The academy’s debate over black church differences is more than a numbers game.

‘I’m not trying to be argumentative, but there are obvious differences,” says Jason Shelton, a sociologist at the University of Texas at Arlington. He repeats his concern: “I don’t want to be provocative.”

Shelton, 42, grew up in the black church in the 1980s and ’90s. Now he’s quickly becoming one of its most prominent researchers. In 2012 he wrote (with Michael O. Emerson) a widely praised book on how black and white American Christians differ from each other. Now he’s reshaping the way American Christianity is studied and discussed by turning his attention to significant differences within the black church itself.

“As a kid who grew up in the black Methodist tradition and also went to a large Pentecostal church, I can say there’s a lot of distinctiveness between these traditions,” he says. At the same time, he says, shared experiences as black Christians in America unite black Methodists, black Pentecostals, and other black Christians in a special way. As he argued in the Journal for the Scientific Study of Religion last summer, “For blacks, the legacy of racial discrimination and inequality in America overshadows consequences of contrasting denominational affiliations.”

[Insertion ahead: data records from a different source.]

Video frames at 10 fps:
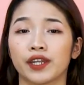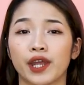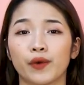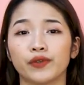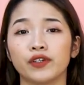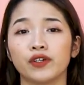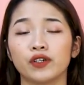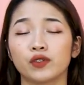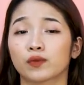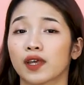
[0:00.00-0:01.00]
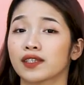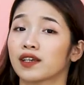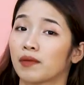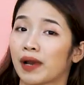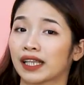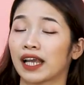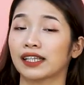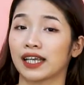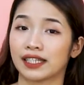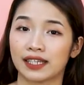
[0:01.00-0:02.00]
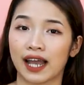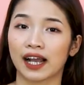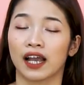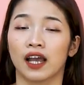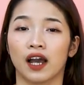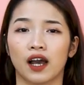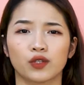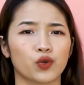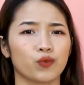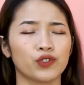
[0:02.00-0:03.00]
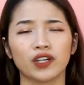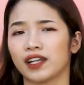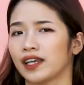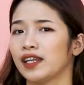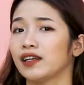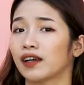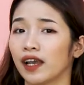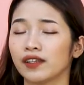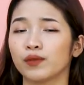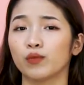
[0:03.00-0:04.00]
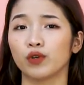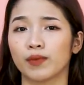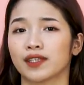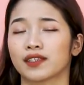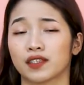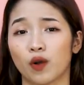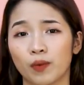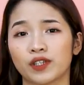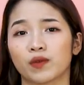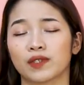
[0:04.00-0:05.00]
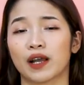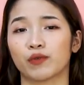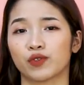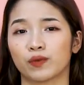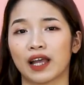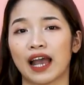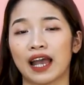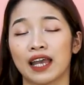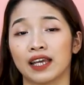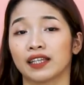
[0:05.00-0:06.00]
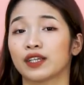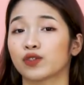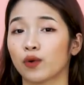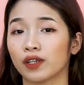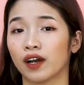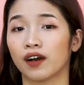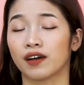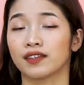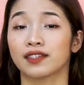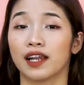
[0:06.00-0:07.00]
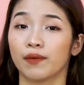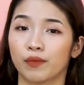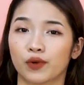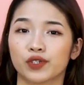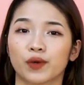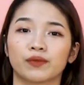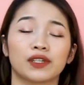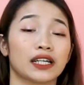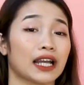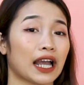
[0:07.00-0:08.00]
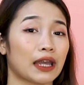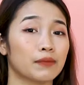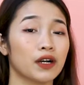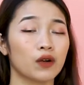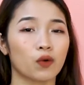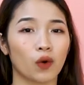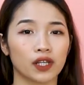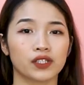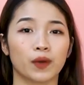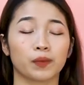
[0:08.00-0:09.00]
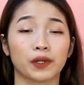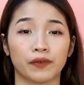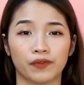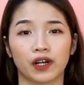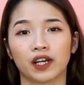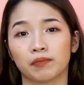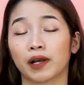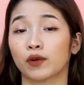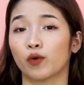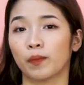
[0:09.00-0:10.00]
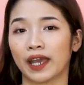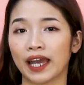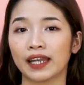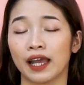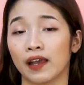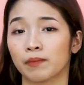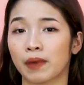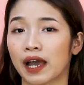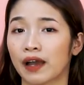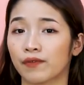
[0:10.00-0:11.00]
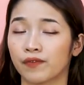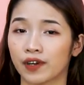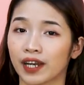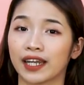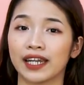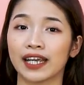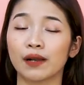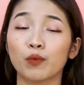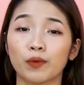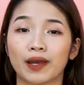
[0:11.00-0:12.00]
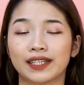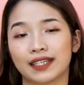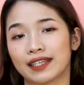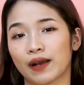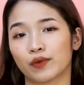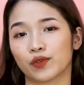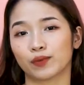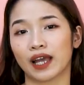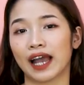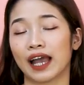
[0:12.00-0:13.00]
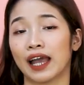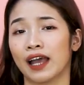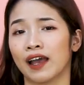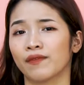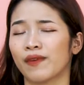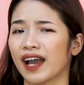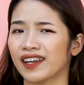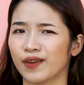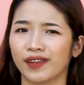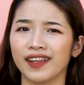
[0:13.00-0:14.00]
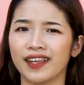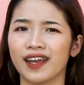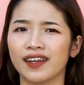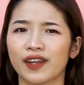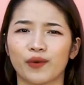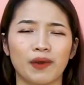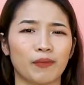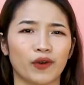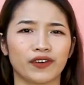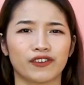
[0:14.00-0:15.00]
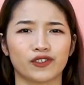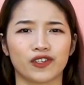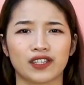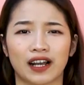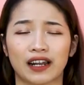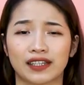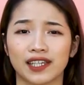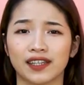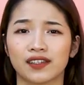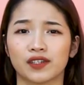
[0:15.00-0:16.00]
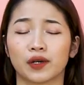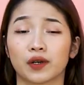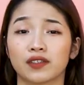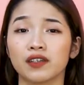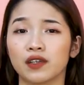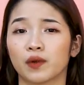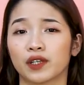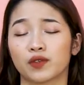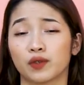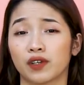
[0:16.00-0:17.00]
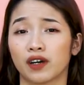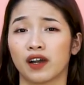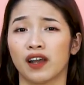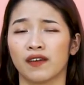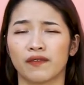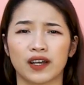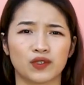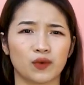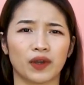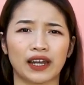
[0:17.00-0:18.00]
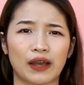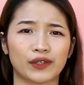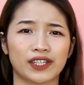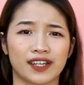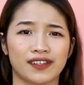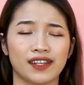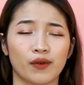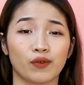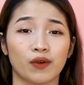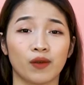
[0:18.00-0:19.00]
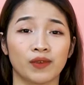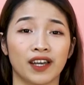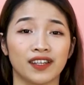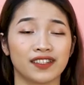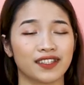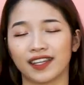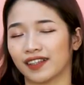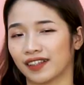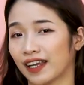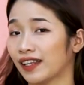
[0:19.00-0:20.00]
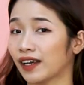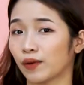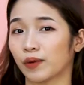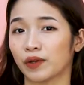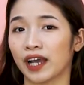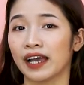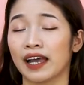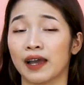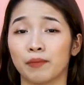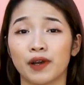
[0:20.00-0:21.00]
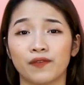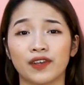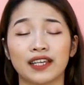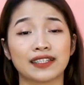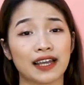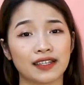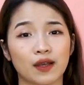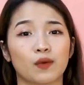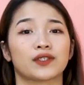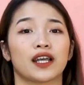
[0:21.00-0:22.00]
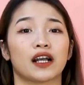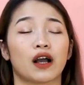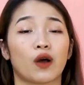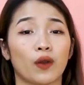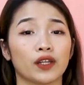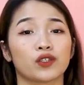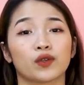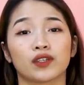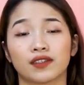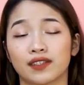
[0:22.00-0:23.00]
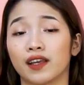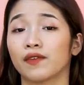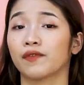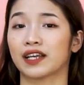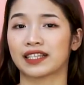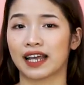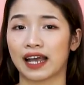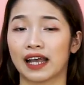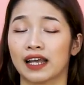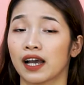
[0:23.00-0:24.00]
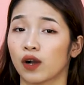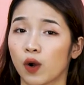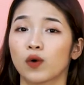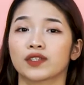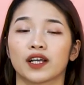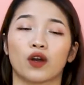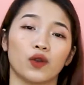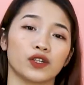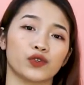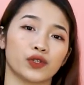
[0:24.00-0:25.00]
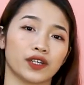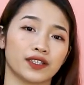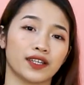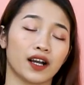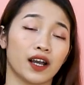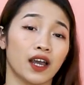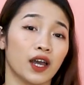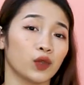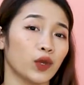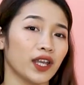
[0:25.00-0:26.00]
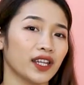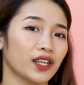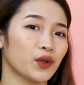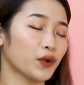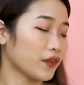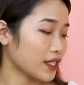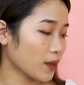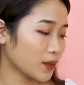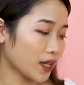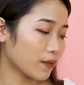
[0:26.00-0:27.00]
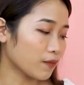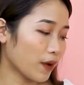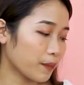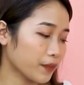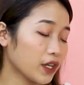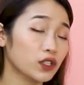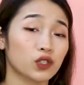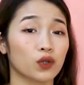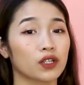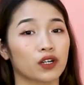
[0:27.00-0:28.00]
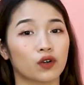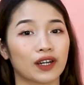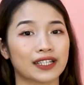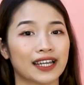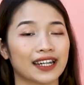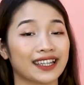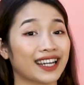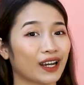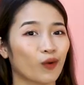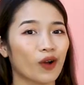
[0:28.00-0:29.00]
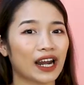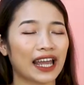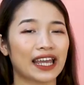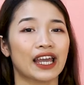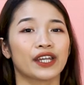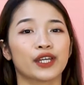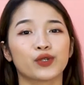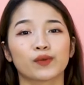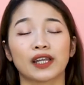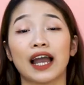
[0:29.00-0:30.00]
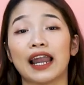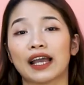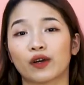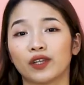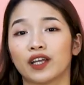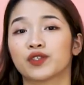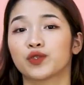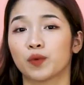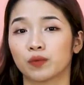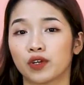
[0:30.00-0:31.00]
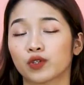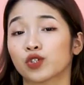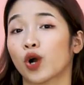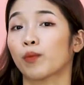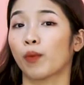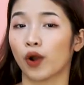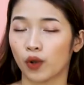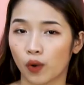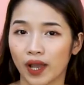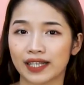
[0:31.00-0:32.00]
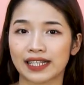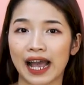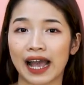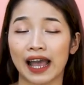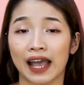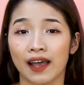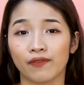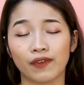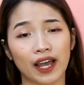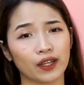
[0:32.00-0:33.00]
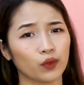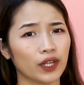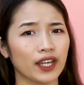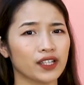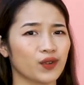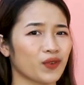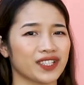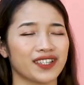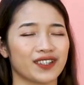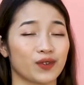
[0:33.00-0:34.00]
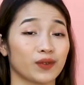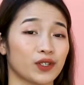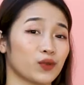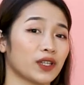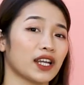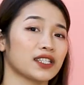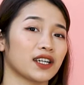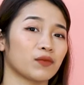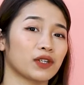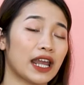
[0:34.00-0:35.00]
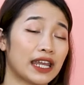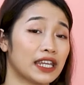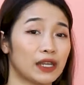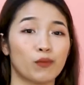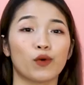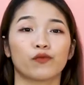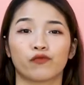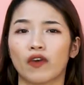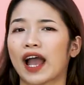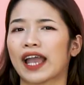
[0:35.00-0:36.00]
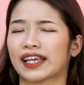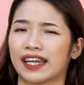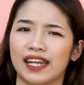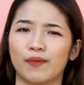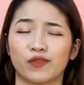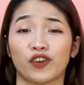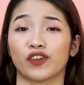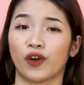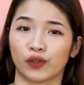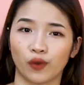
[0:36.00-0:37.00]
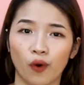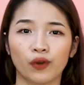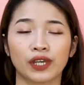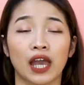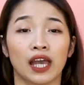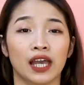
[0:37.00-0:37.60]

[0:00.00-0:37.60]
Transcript: Nếu như chúng ta rửa mặt thay tẩy trang, ờ, chúng chưa lấy đi được hết những bụi bẩn sâu bên trong da của chúng ta thì toner sẽ là một trong những cái bước quan trọng để vừa cân bằng độ pH mà vừa lấy đi các bụi bẩn trên da của chúng ta. Và điều rất nhiên nếu mà mọi người cho rằng là trên thị trường có rất nhiều loại toner và dùng loại nào thì trả như nhau đúng không? Nhưng trên thực tế thì không đâu nhá. Bởi vì da dầu sẽ có loại loại toner riêng và da khô sẽ có loại toner riêng. Tuy nhiên thì đối với dòng sản phẩm nước toner collagen đến từ Hàn Quốc này thì chúng ta lại có thể dùng được cho mọi loại da. Và tuy nhiên trong quá trình sử dụng thì chúng ta chỉ cần để ý một vài cái điểm nhỏ nhỏ thôi.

In that journal article, Shelton (with his UT–Arlington colleague Ryon Cobb) proposed a coding scheme for dividing African Americans into nine religious streams. Half a decade ago, it might have been received as a helpful nuance to the dominant way that sociologists, political scientists, pollsters, and others study American religion. But questions of unity, diversity, and division in the American church are not merely academic at the moment. Asking whether black Christians …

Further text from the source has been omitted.